• _RECORDS_:
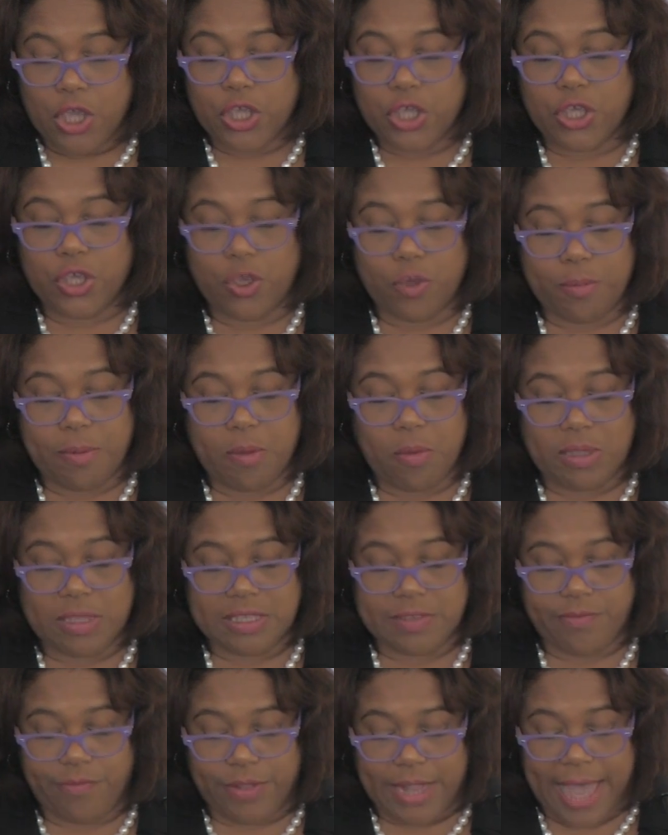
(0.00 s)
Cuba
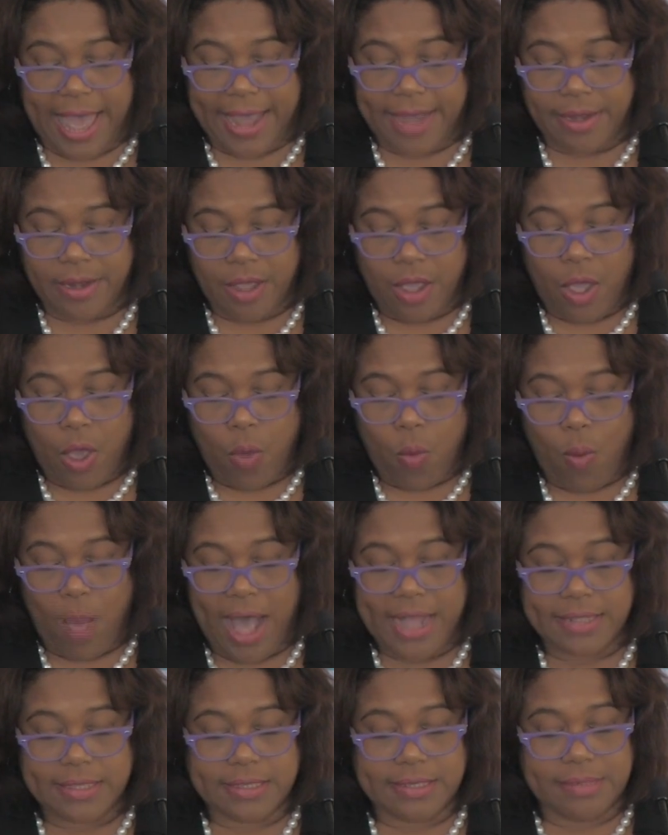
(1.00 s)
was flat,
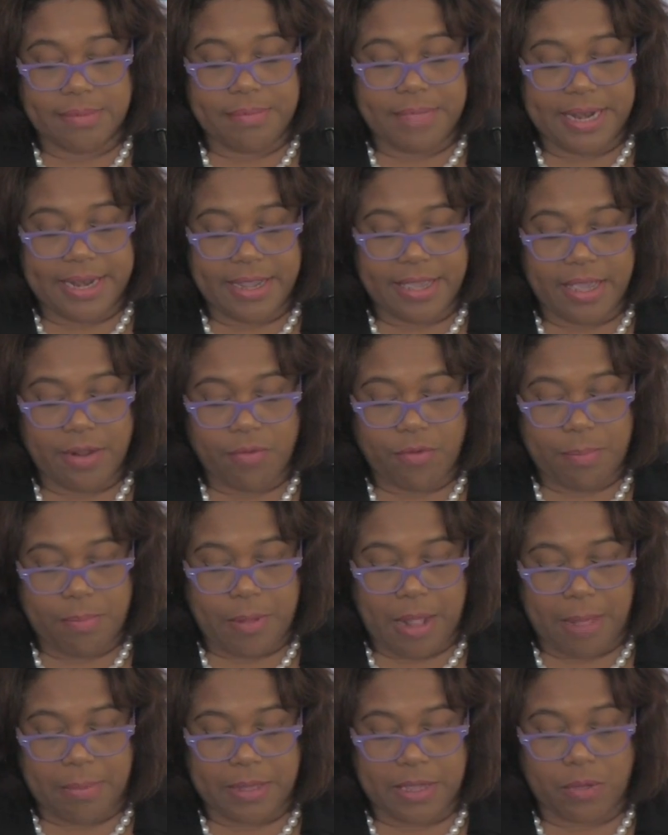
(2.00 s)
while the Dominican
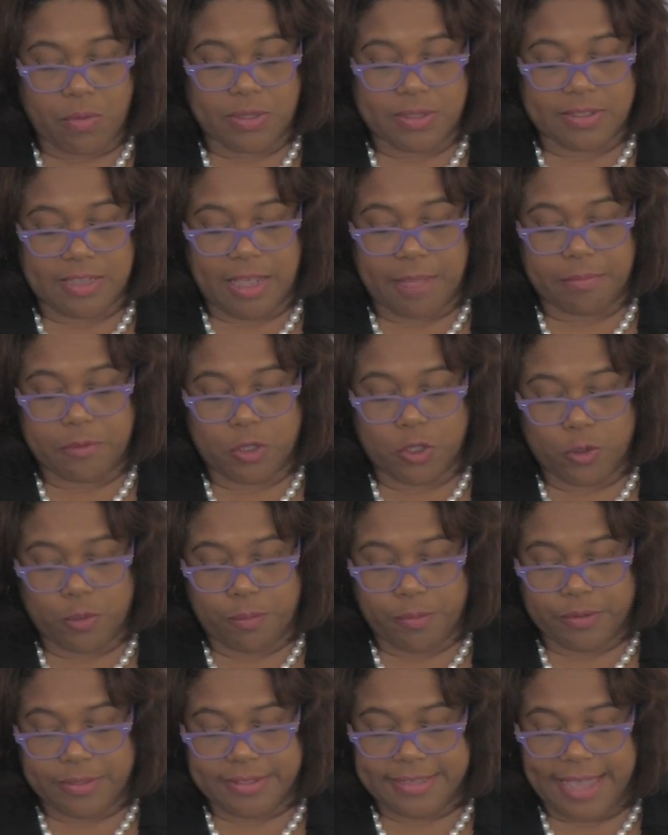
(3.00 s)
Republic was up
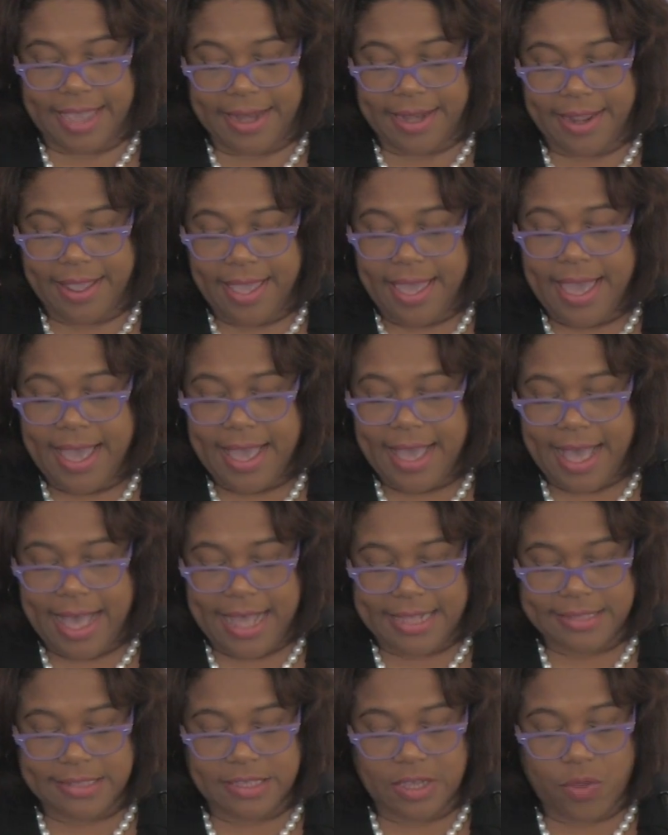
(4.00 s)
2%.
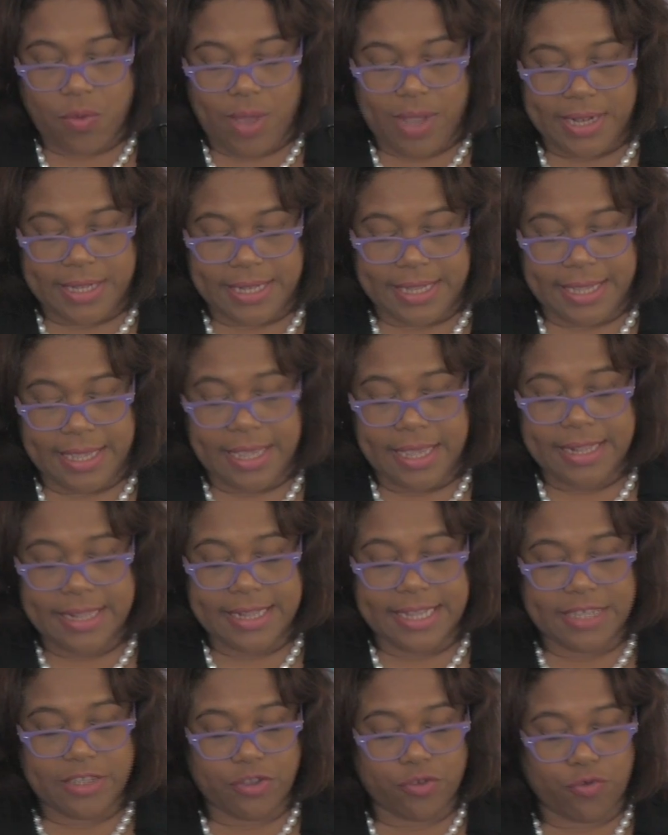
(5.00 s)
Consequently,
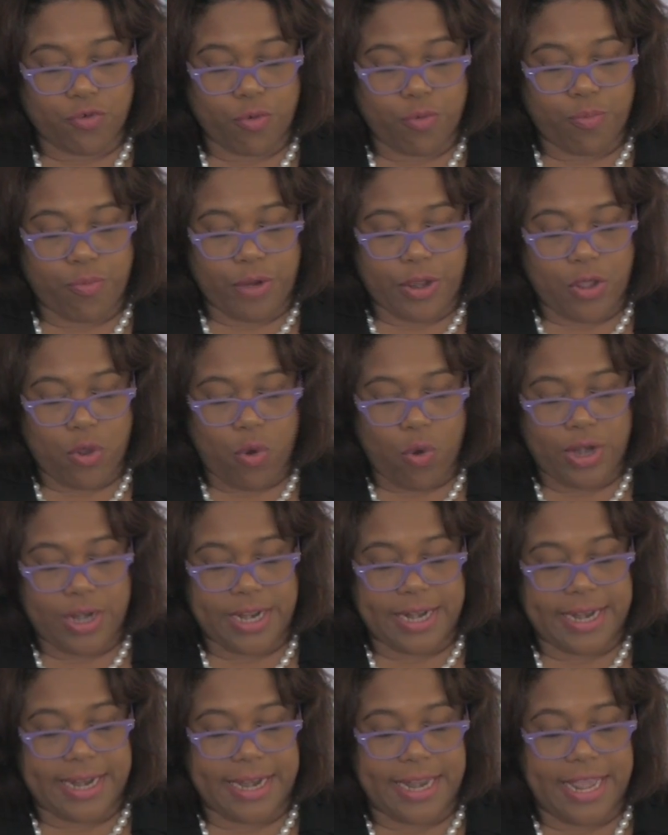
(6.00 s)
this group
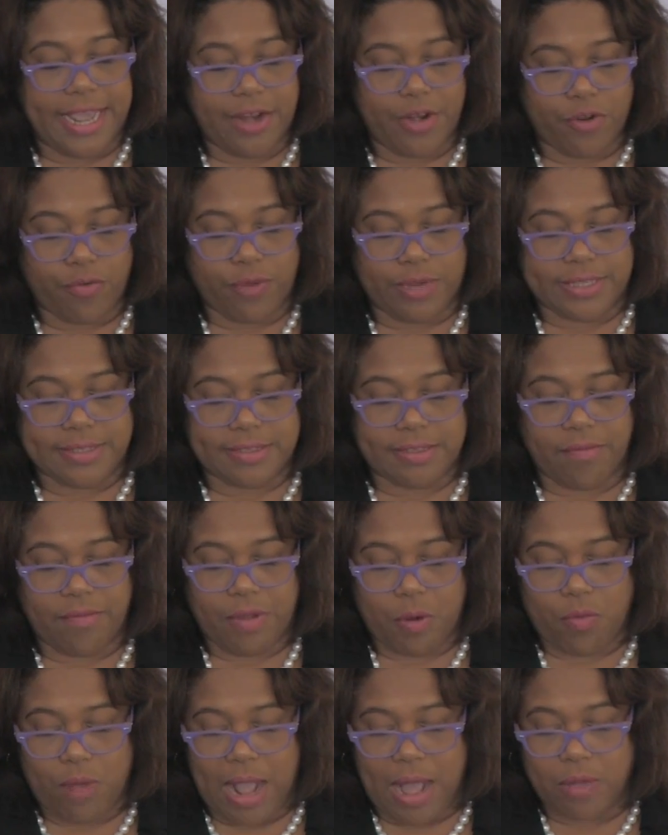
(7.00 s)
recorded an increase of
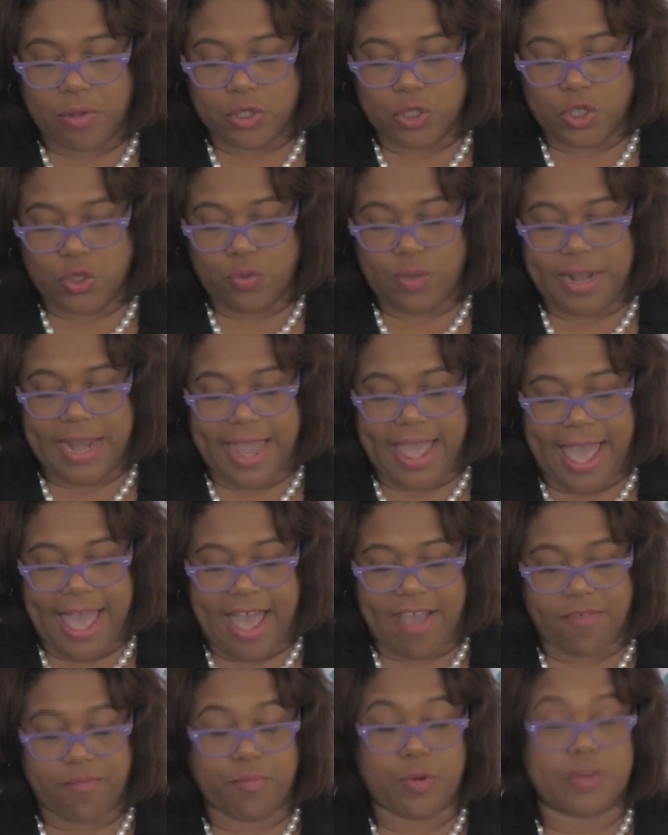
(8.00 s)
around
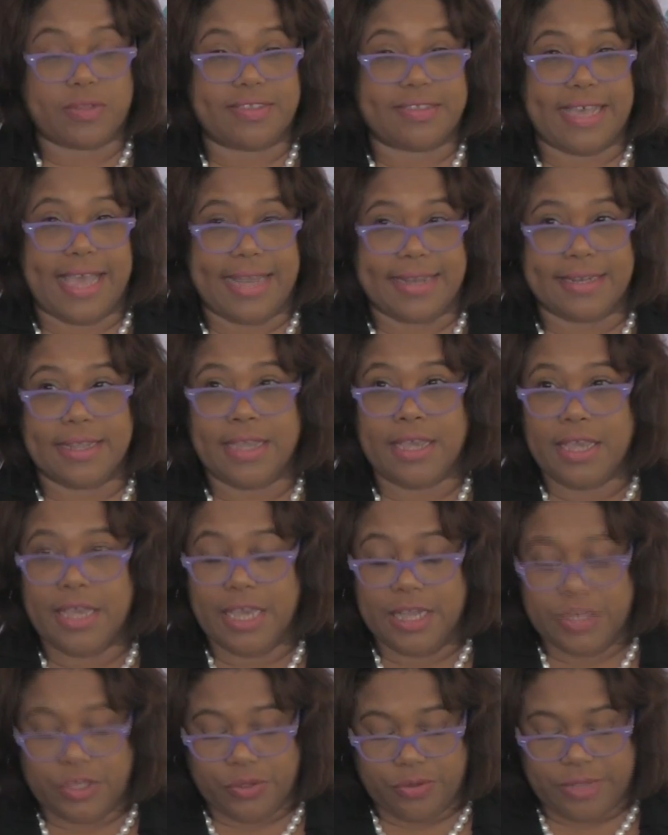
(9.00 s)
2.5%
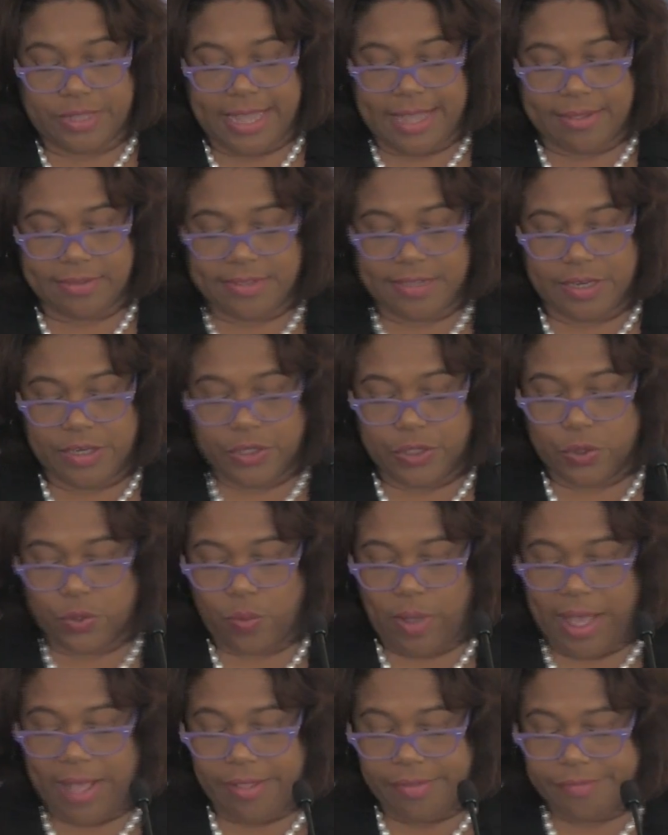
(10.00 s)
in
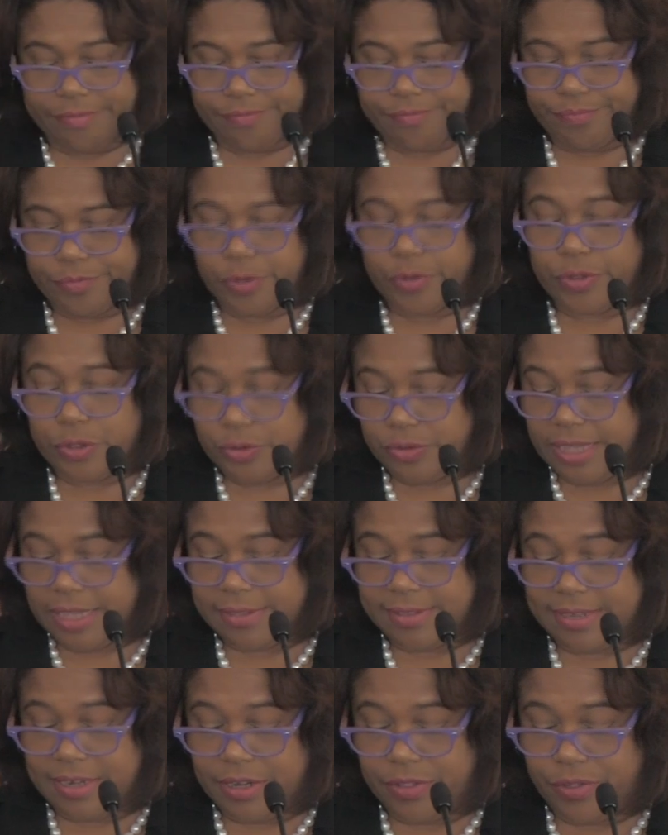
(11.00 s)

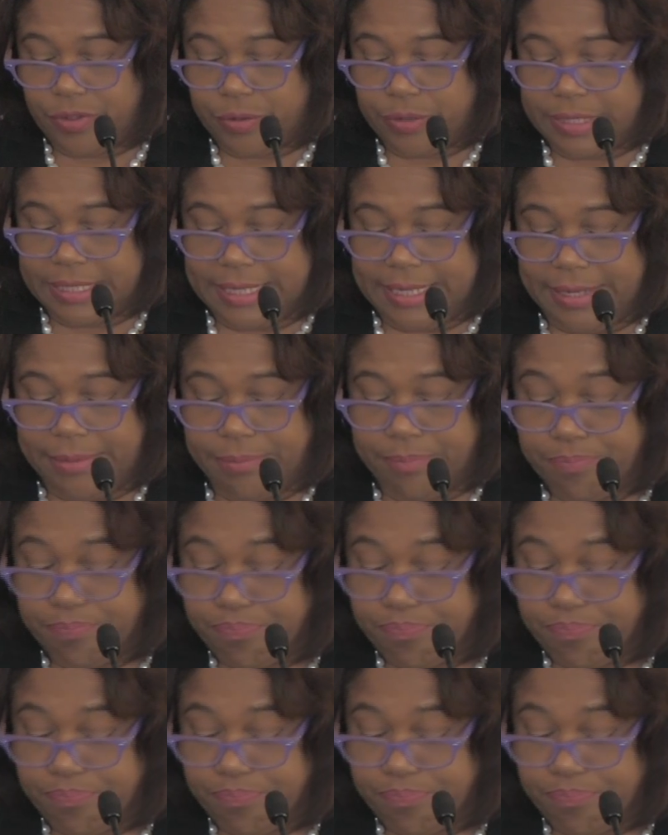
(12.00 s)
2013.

• _WHAT IS BEING ASKED_:
None of the pictures should appear; repeat the records exactly otherwise.

• _COMPLETED EXERCISE_:
(0.00 s)
Cuba
(1.00 s)
was flat,
(2.00 s)
while the Dominican
(3.00 s)
Republic was up
(4.00 s)
2%.
(5.00 s)
Consequently,
(6.00 s)
this group
(7.00 s)
recorded an increase of
(8.00 s)
around
(9.00 s)
2.5%
(10.00 s)
in
(11.00 s)

(12.00 s)
2013.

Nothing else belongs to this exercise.